相模湾の鯵
■広い選択肢
帰国して歯科治療、健診を済ませ、友人と会ったり、映画を見に行ったりと有意義な時間を過ごしている。何を食べても何を見ても「あー、これはチェンライにはない」と感動している。
スーパーのビール売り場では多様なビール、発泡酒の種類に驚く。タイのビールメーカーはシンハ、リオ、チャンの3社の寡占であるが、各社1,2種のビールしか出していない。日本のビール、例えばサントリービールのラインナップはモルツをはじめとして20種類あるそうだ。さらに発泡酒となるとアルコール度6%とか糖質ゼロとか種類が多すぎてどれを買っていいのか迷うくらいだ。日本の消費者は選択眼は優れているから数あるビール、発泡酒の違いを見極めて、好みのビールを購入するのだろう。広い選択肢は
ビールのみならず、珈琲、マヨネーズ、麺類など多岐にわたる。帰国して自分に合った食品を選択し、食す、は日本ならではの小さな幸福と言える。
それに日本のスーパーの商品配置は美しく、また整然としている。チェンライのスーパーでは空っぽの商品棚がある。売り切れになっているのに補充がないからだ。買おうと思っていた商品が次の日行ってみたら無い、ということもよくある。商品を並べて売る、は同じでもその背後の購買、配送、商品追加といった販売を支えるシステムが日本のように機能していない。チェンライでは買おうと思ったらその時にすぐ買わないと次の機会はない、と言われるが全くその通りだ。

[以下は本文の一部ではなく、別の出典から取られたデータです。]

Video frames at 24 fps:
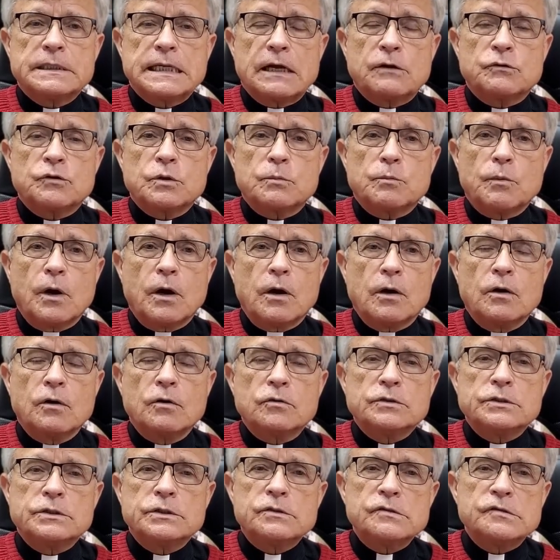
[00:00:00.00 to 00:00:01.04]
Now,
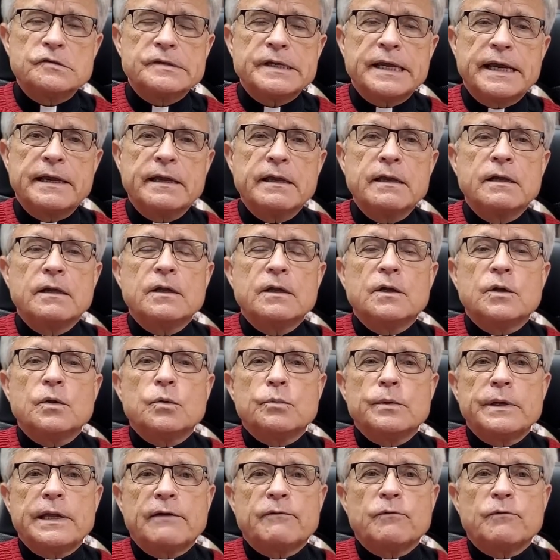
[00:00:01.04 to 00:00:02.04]
tomorrow, Tuesday, we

チェンライにいるとまあここはタイだから、とあきらめるのであるが、整然と動く日本のシステムには改めて感動する。
■価格と満足度
外国人観光客が「日本は何でも安い」と喜んでいる動画をよく見る。ラーメンはニューヨークやロンドンでは日本円にして3千円というから日高屋の味噌ラーメンが600円なら確かにそうだなと思う。チェンライで家にマッサージに来てくれるおばさんの娘さんはバンコクで働いている。彼女が2泊3日の大阪観光に行った。彼女曰く「服が200Bくらい、安くてびっくり、いっぱい買った」とか。自分の場合、バンコク―東京往復の航空券代は4万円ほどだったが、バンコク―大阪の弾丸グループ旅行は宿泊費を入れてももっと安いのだろう。またバンコクから日本の小都市に飛ぶなら更に安いのではないか。

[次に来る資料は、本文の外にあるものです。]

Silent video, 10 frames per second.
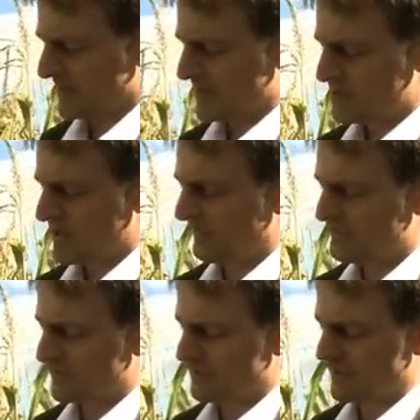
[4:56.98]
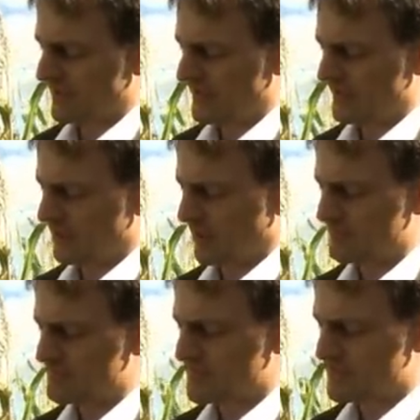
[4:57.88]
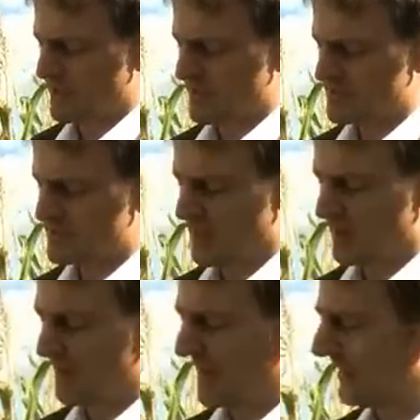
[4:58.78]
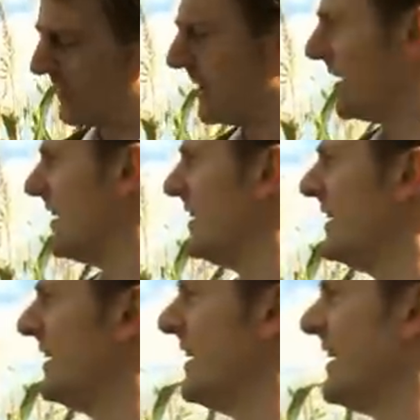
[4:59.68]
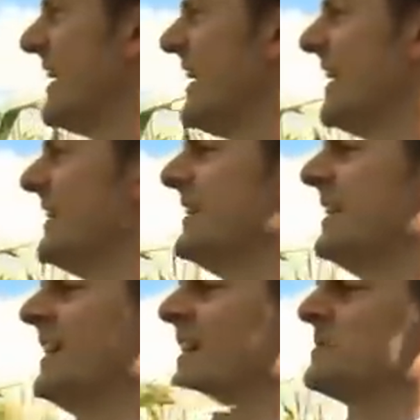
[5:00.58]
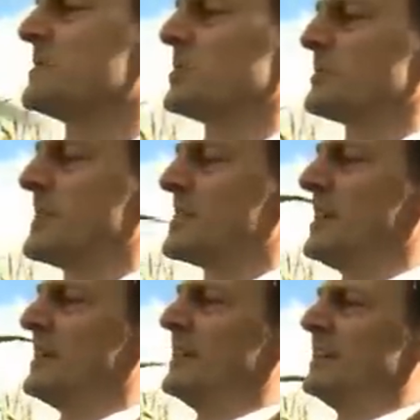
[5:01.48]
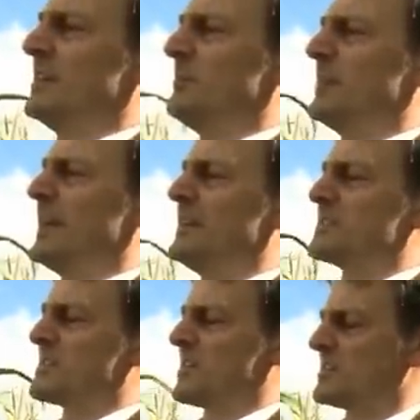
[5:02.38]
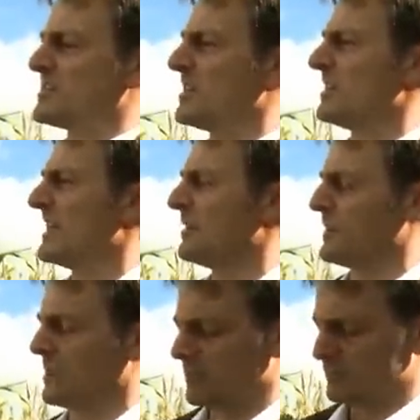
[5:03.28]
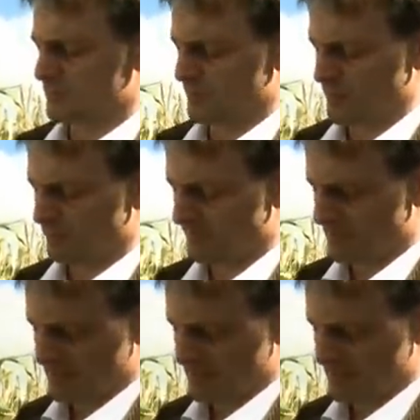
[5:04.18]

The sheaths on the cobs are starting to go paler colour and uh, as we talked about earlier the, the upper leaves are starting to turn a yellowy colour as well.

でも安い航空券は早朝便であるとか経由地での足止め時間が長いなどの欠点がある。食べ物でも例えば牛丼はB級グルメとして優れているとは思うが、やはり高級寿司店、3つ星レストラン等に行けば値段は張るもののかなりの味が楽しめる。美味しさ、店の雰囲気は支払う金額に見合ったものになる。それだけ日本は選択肢が豊富ということだ。財布を心配しながら今日は精一杯贅沢しよう、美味しいものを食べに行こうと思えるのは帰国したからと言える。
■料理の美味しさ÷代金=満足度
帰国以来、チェンライではお目にかかれない食材、料理を楽しんでいる。特に魚は海から800キロ離れたチェンライではノルウェー産の小鯖、鮭を除けば海の魚は何もない。
ライフやオオゼキなどのスーパーの鮮魚や魚の加工食品も美味しいと思ったが、今回一番感動したのは三浦半島、横須賀市にある浄楽寺の朝市で購入した鯵である。
逗子市にある友人宅に世話になった。逗子市は鎌倉市、葉山町に挟まれた人口5万5千人の観光都市である。古くは東郷平八郎、伊藤博文の広大な屋敷があったが孫、曾孫の世代になってお屋敷はマンションや住宅、駐車場になっている。
逗子からバスで海岸沿いに30分、国重文の運慶仏5体が安置されている浄楽寺のバス停に到着する。今回の目的は1200年の歴史を持つお寺ではなく、バス停近くで週末だけ開かれる朝市である。地元の漁師さんが獲れたての魚介類を販売する。新鮮であるばかりでなく驚く程安い。鯵が20匹で300円、イナダは1匹1200円など。黄金鯵と言われる20センチ越えの鯵を10匹ほど買った。友人宅に戻って3枚に下ろし、刺身や酢漬けにした。これがなんと旨いこと、スルスルと喉を通っていく。三枚に下ろした残りの骨は半分に叩き切ってアラ汁にする。これも美味しい。
東京のスーパーの魚など足元にも及ばないほどの新鮮さ、また酢〆の鯵は我ながら感心する。炊き立てのご飯をお替りした。それなりの代価を支払えばそれなりのレベルの料理が食べられる。でもこの価格でこんなに美味しい鯵が口にできるとは。
「料理の美味しさ÷代金=満足度」という我が公式に照らせば浄楽寺の鯵は代金が極小範囲であったので満足度は最高レベルだったと言える。